Por outro lado, é bem conhecida intoxicação da Fenprof contra a criação de uma Ordem dos Professores que só pode encontrar razão de ser no seu receio em perder um elevado número de associados que mantêm bem lubrificada a pesada máquina sindical a funcionar com a dispensa de docentes que, numa espécie de profissionalização, se eternizam nas respectivas direcções com sobrecarga para o erário público por onde continuam a ser pagos.

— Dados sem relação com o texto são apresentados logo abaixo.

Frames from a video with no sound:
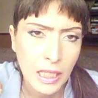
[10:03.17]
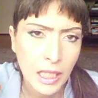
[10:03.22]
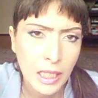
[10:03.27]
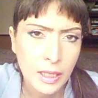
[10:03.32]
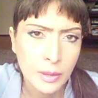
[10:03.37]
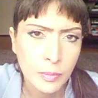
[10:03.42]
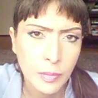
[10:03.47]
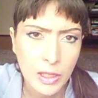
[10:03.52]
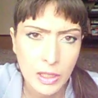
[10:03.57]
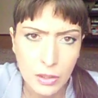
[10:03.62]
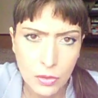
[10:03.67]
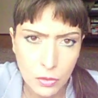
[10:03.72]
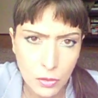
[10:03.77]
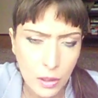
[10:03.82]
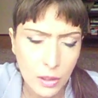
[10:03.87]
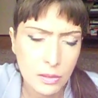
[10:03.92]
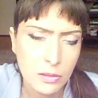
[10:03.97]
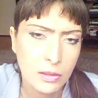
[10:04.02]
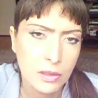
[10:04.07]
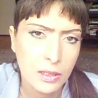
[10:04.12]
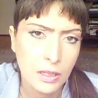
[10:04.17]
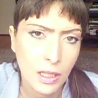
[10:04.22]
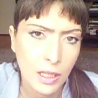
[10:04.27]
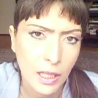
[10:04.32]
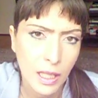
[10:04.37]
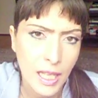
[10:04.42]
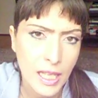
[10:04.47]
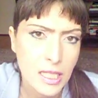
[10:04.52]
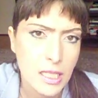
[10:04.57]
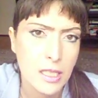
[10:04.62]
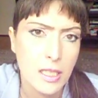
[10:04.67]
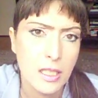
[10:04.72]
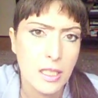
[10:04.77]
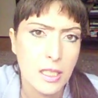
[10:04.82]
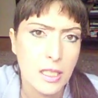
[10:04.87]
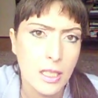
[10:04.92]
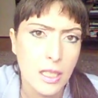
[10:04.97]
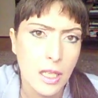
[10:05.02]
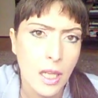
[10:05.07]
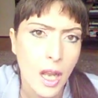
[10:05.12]
time and throughout the last
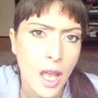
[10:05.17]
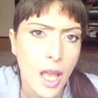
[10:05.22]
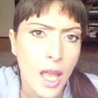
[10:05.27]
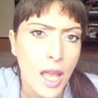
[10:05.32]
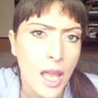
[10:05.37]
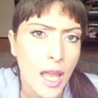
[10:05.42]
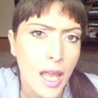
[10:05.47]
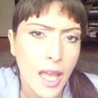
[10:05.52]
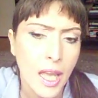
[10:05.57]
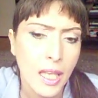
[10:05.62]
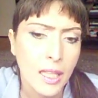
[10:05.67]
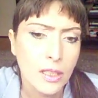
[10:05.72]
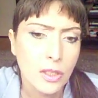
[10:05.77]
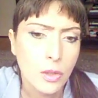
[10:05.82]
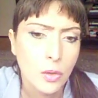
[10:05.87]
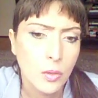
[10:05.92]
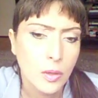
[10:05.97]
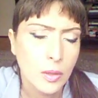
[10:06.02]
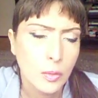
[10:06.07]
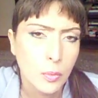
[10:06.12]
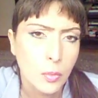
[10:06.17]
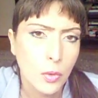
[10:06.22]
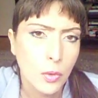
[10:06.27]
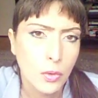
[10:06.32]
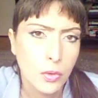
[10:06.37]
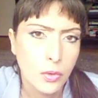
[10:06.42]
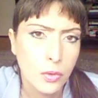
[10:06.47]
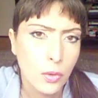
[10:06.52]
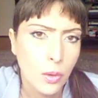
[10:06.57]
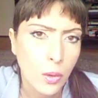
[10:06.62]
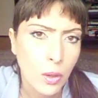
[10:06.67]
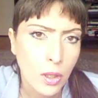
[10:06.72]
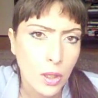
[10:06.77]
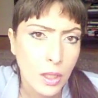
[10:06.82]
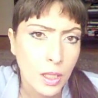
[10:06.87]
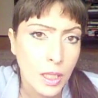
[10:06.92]
year, and you will pull through.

Entretanto, a duplicidade de critérios, ou simples opiniões, de Marçal Grilo em colocar as “ordens profissionais na linha de fogo às loucuras do mundo académico”, mas deixando de fora idêntica e louvável medida no que respeita aos professores, contribuiu para que fosse retardada a respectiva criação. Segundo sou levado também a pensar, esta oposição institucional do Ministério da Educação encontrou respaldo no facto de não querer abdicar da pesada e asfixiante tutela que vem exercendo sobre a numerosa classe docente, tornando-a presa fácil e obediente de normativos que a atingem, por vezes, na sua dignidade profissional, dificultando-lhe a capacidade de ser dona e senhora do seu próprio destino.
E isto é tanto mais grave na medida em que, na União Europeia, o comboio do desenvolvimento económico e social é posto em marcha pela locomotiva da Educação, nele só viajando indivíduos bem preparados académica e profissionalmente. Os outros ficarão na estação ou simples apeadeiros, com o diploma da sua ignorância, pedindo contas, mais cedo ou mais tarde, aos governantes responsáveis por esta situação. Mas, seja como for, no que respeita à criação de uma Ordem dos Professores, a exemplo de Vergílio Ferreira, “tenho esperança, esperança de que amanhã é que é”!
2 comentários:
Caro Rui Baptista,
A maioria dos professores "estamos" a corrigir exames nacionais, seguem-se os conselhos de turma após sairem as notas dos exames...
Este post devia voltar a sair lá para a segunda quinzena de julho.... embora por aí devamos estar também com os relatórios da avaliação de desempenho docente... mas já haverá mais disponibilidade.
Li com muito interesse o seu post, assim como o muito bom post recente de João Boavida!
HR
Meu Caro HR: Numa época em que noto uma certa apatia (ou melhor, desencanto) dos docentes, quiçá porque afobados em trabalhos de verdadeiros mangas-de-alpaca, em herança de Maria de Lurdes Rodrigues, não posso deixar de agradecer o tempo e a atenção que disponibilizou a este meu post em defesa de uma Ordem dos Professores.
Numa época de necessário balanço tem-me movido apenas essa intenção para que os defensores do actual “statu quo” não possam fazer passar a mensagem de que tudo corre bem no sistema educativo português tornando, como tal, a tarefa ingente que espera o actual ministro da Educação Nuno Crato numa espécie de bombeiro de pequenos fogos que se apagam com o simples sopro dos pulmões. Mas não são pequenos fogos, decididamente não são! E ele, julgo eu, sabe-o bem como sabem os sindicatos que se têm afobado em defender os interesses dos seus associados mesmo que contra os verdadeiros interesses da educação e dos seus usufrutuários mais directos: ao alunos.